Work item =>
Word for word, write out all the entries below, omitting every picture.

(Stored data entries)
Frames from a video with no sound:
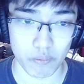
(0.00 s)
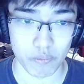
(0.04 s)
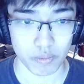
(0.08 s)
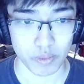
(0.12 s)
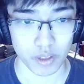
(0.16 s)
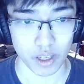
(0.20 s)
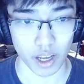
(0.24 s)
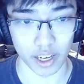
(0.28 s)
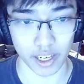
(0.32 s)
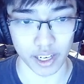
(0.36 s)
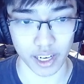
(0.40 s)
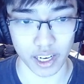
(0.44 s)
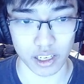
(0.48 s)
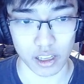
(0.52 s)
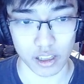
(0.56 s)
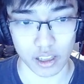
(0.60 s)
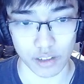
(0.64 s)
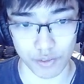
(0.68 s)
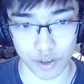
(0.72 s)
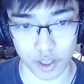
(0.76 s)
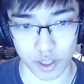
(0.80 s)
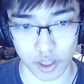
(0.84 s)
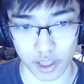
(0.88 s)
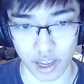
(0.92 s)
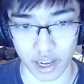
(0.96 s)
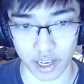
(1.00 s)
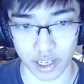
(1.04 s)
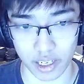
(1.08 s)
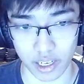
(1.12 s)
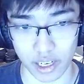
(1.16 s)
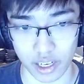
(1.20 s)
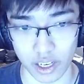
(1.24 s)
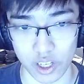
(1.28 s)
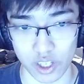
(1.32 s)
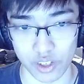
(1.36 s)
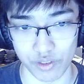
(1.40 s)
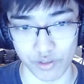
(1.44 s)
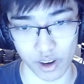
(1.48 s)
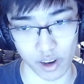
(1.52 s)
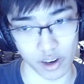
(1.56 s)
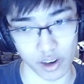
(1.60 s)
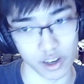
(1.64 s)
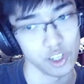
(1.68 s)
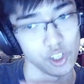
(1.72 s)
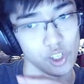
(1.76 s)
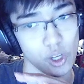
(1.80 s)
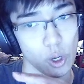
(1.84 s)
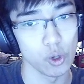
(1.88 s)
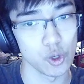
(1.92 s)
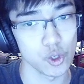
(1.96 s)
Again, the 5th egg is very
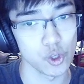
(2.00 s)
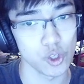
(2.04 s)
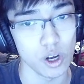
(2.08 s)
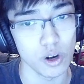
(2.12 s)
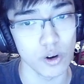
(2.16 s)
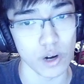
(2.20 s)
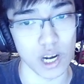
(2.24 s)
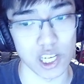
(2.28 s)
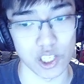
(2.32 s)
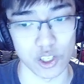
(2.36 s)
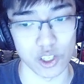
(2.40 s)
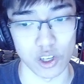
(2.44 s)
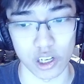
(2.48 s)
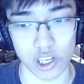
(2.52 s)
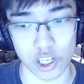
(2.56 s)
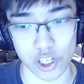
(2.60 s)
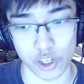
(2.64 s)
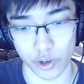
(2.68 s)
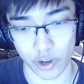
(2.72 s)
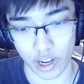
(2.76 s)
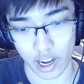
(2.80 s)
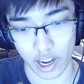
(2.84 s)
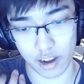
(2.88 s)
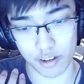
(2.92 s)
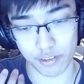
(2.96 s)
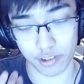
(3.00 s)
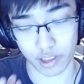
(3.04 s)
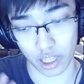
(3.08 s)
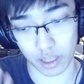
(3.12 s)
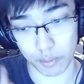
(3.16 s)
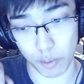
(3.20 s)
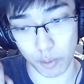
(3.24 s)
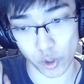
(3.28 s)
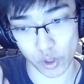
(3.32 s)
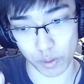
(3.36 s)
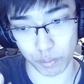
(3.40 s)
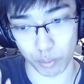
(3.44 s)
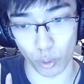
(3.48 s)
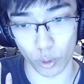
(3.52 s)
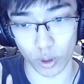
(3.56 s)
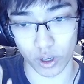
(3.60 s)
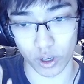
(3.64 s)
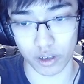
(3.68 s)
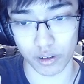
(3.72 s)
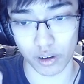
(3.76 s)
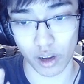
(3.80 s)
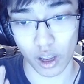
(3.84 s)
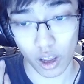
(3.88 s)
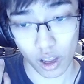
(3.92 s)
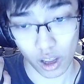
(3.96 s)
so-so, as long as you have the most
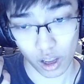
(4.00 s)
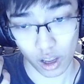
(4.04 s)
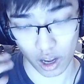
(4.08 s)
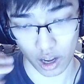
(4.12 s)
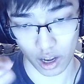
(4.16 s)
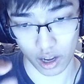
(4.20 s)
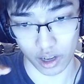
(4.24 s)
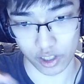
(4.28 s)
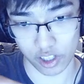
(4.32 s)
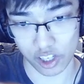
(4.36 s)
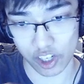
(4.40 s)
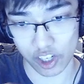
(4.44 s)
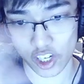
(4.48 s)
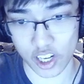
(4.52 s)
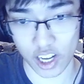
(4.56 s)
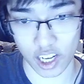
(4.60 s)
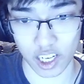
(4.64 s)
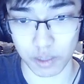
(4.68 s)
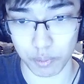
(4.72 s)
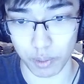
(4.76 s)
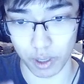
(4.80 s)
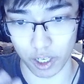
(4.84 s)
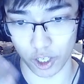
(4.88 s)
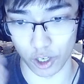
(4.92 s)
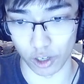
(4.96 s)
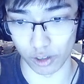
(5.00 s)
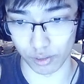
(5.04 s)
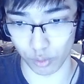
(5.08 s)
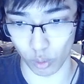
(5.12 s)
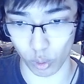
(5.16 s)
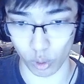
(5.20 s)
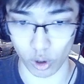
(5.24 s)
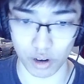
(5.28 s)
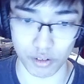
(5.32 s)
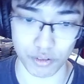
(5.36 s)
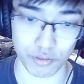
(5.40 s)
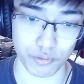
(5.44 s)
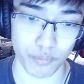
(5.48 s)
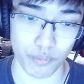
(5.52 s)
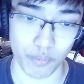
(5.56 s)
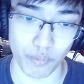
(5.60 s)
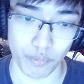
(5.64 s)
important Digi-Egg being your 4 of.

Answer area =>
Frames from a video with no sound:
(0.00 s)
(0.04 s)
(0.08 s)
(0.12 s)
(0.16 s)
(0.20 s)
(0.24 s)
(0.28 s)
(0.32 s)
(0.36 s)
(0.40 s)
(0.44 s)
(0.48 s)
(0.52 s)
(0.56 s)
(0.60 s)
(0.64 s)
(0.68 s)
(0.72 s)
(0.76 s)
(0.80 s)
(0.84 s)
(0.88 s)
(0.92 s)
(0.96 s)
(1.00 s)
(1.04 s)
(1.08 s)
(1.12 s)
(1.16 s)
(1.20 s)
(1.24 s)
(1.28 s)
(1.32 s)
(1.36 s)
(1.40 s)
(1.44 s)
(1.48 s)
(1.52 s)
(1.56 s)
(1.60 s)
(1.64 s)
(1.68 s)
(1.72 s)
(1.76 s)
(1.80 s)
(1.84 s)
(1.88 s)
(1.92 s)
(1.96 s)
Again, the 5th egg is very
(2.00 s)
(2.04 s)
(2.08 s)
(2.12 s)
(2.16 s)
(2.20 s)
(2.24 s)
(2.28 s)
(2.32 s)
(2.36 s)
(2.40 s)
(2.44 s)
(2.48 s)
(2.52 s)
(2.56 s)
(2.60 s)
(2.64 s)
(2.68 s)
(2.72 s)
(2.76 s)
(2.80 s)
(2.84 s)
(2.88 s)
(2.92 s)
(2.96 s)
(3.00 s)
(3.04 s)
(3.08 s)
(3.12 s)
(3.16 s)
(3.20 s)
(3.24 s)
(3.28 s)
(3.32 s)
(3.36 s)
(3.40 s)
(3.44 s)
(3.48 s)
(3.52 s)
(3.56 s)
(3.60 s)
(3.64 s)
(3.68 s)
(3.72 s)
(3.76 s)
(3.80 s)
(3.84 s)
(3.88 s)
(3.92 s)
(3.96 s)
so-so, as long as you have the most
(4.00 s)
(4.04 s)
(4.08 s)
(4.12 s)
(4.16 s)
(4.20 s)
(4.24 s)
(4.28 s)
(4.32 s)
(4.36 s)
(4.40 s)
(4.44 s)
(4.48 s)
(4.52 s)
(4.56 s)
(4.60 s)
(4.64 s)
(4.68 s)
(4.72 s)
(4.76 s)
(4.80 s)
(4.84 s)
(4.88 s)
(4.92 s)
(4.96 s)
(5.00 s)
(5.04 s)
(5.08 s)
(5.12 s)
(5.16 s)
(5.20 s)
(5.24 s)
(5.28 s)
(5.32 s)
(5.36 s)
(5.40 s)
(5.44 s)
(5.48 s)
(5.52 s)
(5.56 s)
(5.60 s)
(5.64 s)
important Digi-Egg being your 4 of.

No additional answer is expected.